At this point – where we wish she’d just get it right because it’s like a soap being rehearsed; we are also quite enjoying how it allows Truffaut to show how film is created, and the the familiar jokes about film-making – we are not so aware it’s being directed and filmed with Truffaut behind his own camera, because he’s seen so much in front of it. That’s quite clever too.

I kept on thinking (for some reason) why not use, instead of a simple film like Pamela, some kind of modern take on Renoir’s Regle de Jeu with those clever mirror shots and complex story. But then the joins would have been easier to see: it would really seem as if it was two films spliced together (which is was anyway), even with Truffaut bridging the two as himself and the framed film’s directer.

One is left with so much of Day for Night being a film one would never watch! In order to watch his entertaining take on films on films, we have to endure shots re-shot in a film, Pamela, we wouldn’t watch. Of course one of the film-maker’s jokes – made within Pamela at various points, such as the death of the lead actor and the finances, the goings on among the crew – is all this effort is going into the making of film that will probably never get distribution. But his own film, Day for Night, will! Saying that doesn’t say the producer, director and crew as depicted by the actors in Pamela aren’t thoroughly professional. We see the professionals at work in Pamela, but not those creating Day for Night.


But let’s get serious.


Illusion 24 frames per second: François Truffaut’s La Nuit Américaine, Daniel Fairfax, Senses of Cinema.

The principal question haunting La Nuit Américaine is, on the other hand, whether films are superior to life.

Ferrand, director of Pamela :

Films are more harmonious than life, Alphonse, there are no bottlenecks in films, no dead-time, films keeps rolling forward, like trains, you understand, like trains in the night. People like you and me, you know, are only happy in our work, our work in the cinema.

Character Alphonse at another point in in Pamela:

“I think Ferrand has it wrong. Life is more important than the cinema.”

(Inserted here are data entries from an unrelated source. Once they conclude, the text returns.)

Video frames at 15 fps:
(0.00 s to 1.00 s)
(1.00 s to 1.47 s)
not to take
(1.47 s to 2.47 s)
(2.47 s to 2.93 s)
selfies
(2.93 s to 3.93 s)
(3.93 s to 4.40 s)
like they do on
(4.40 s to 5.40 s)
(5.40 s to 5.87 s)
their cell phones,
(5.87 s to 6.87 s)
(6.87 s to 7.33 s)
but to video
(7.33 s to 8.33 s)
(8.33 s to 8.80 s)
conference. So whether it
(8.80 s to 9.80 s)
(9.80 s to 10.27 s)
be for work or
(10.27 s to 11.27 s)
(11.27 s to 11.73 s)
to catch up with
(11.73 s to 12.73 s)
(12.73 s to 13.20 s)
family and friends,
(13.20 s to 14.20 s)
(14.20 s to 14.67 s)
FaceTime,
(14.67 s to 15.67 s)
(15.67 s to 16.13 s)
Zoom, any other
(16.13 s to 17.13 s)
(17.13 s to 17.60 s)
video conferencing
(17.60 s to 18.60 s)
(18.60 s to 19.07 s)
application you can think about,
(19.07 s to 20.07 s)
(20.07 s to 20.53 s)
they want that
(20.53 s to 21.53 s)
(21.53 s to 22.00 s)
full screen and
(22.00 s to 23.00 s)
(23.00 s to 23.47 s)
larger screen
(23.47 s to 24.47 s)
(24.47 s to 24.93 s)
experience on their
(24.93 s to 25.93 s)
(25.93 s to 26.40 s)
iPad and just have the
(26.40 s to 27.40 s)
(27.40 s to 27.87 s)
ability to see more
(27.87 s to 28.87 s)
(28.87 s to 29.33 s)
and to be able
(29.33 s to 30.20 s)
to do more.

Natalie Baye as script girl Joëlle in Day For Night



La nuit Américaine was the point beyond which Truffaut and Godard’s friendship failed. e.g. Truffaut, Godard, Day For Night, and a link. The link is to an short edited version translated into English of an interview Godard gave to Christian Jurgen in German NZZ Online [7 November 2010]. (If read in Chrome, a rough automatic translation of the whole interview is possible).

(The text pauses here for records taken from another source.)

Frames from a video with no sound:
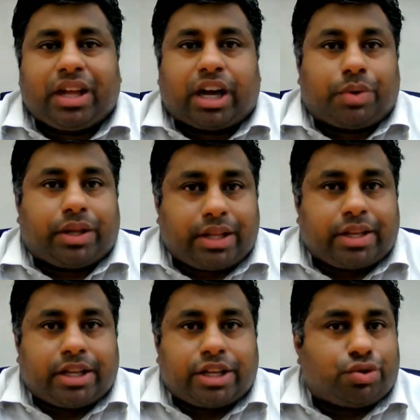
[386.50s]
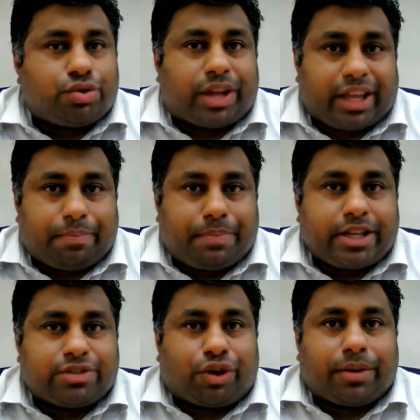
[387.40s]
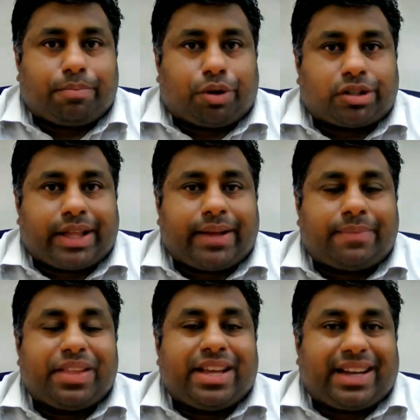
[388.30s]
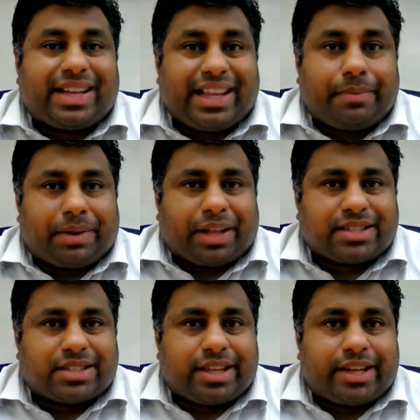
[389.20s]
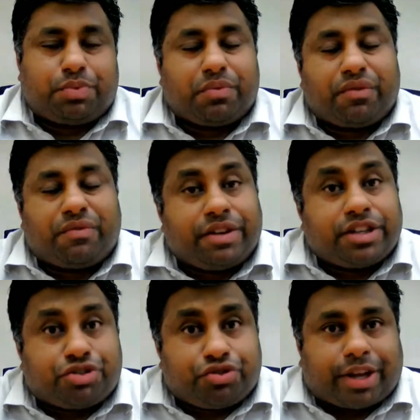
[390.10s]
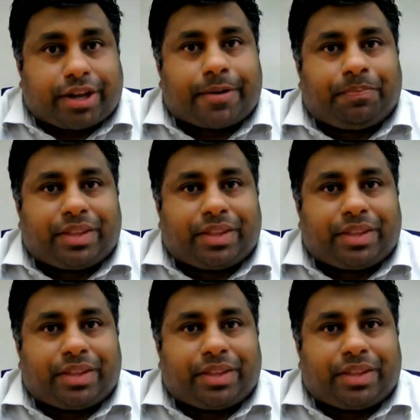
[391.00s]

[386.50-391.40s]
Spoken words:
We did issue APs for importing clean plastics. We were very strict.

The Truffaut-Godard spat is a great story and – is there a film already? – is briefly mentioned in that interview, which also covers Godard himself, cahiers, his explaining his turn away from auteur theory (he says it applied to the New Wave, which passed) his new film Socialsme, and so on.

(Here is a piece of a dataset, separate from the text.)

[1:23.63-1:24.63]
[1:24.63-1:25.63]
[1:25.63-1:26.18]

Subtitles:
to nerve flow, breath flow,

In the interview Godard is asked about Truffaut:

You fell out later with François Truffaut. What was the reason?


I noticed over time that he made exactly the films we attacked: Written movies! Truffaut’s works were not influenced by the camera, but from the pen. The camera imitating what his pen had written.

Godard’s notion of this in some way breaking their rules – as perceived by Godard – of how they made films, links up with my deliberately laboured attempts, below, to look at the joins in Day and Night. I’ve always been a lot more interested in film as a technical medium, its capabilities and limits, than in stories film tells per se, though there are many fine ones, well told.

If you can avoid a cliche in praise-filled phrases you’d be clever. Roger Ebert does well with’…not only the best movie ever made about the movies, but also a great entertainment.’

The cleverest bit in a way is not the film-within-film antiques but that Truffaut is the director of Day for Night and his film-within-a-film (Godard in Le Mempris has Fritz Lang playing himself spouting Godard!), Meet Pamela. It’s the sort of thing that auterists would see in some sort of diagram as the script was developed. The first time we see Truffaut in his trade-mare leather blouson, he being filmed from a crane (yet to be shown itself to establish visually the film-within-film, though we already know this from the behaviour of the actors and the evidence of the camera track running the length of the square) in a medium-long shot giving post-shot instructions to Alphonse and Alexandre. Since he is the director of Day for Night as well as of Pamela, which director is he being at that point? Well, of course, he can relax into this and be both at the same time.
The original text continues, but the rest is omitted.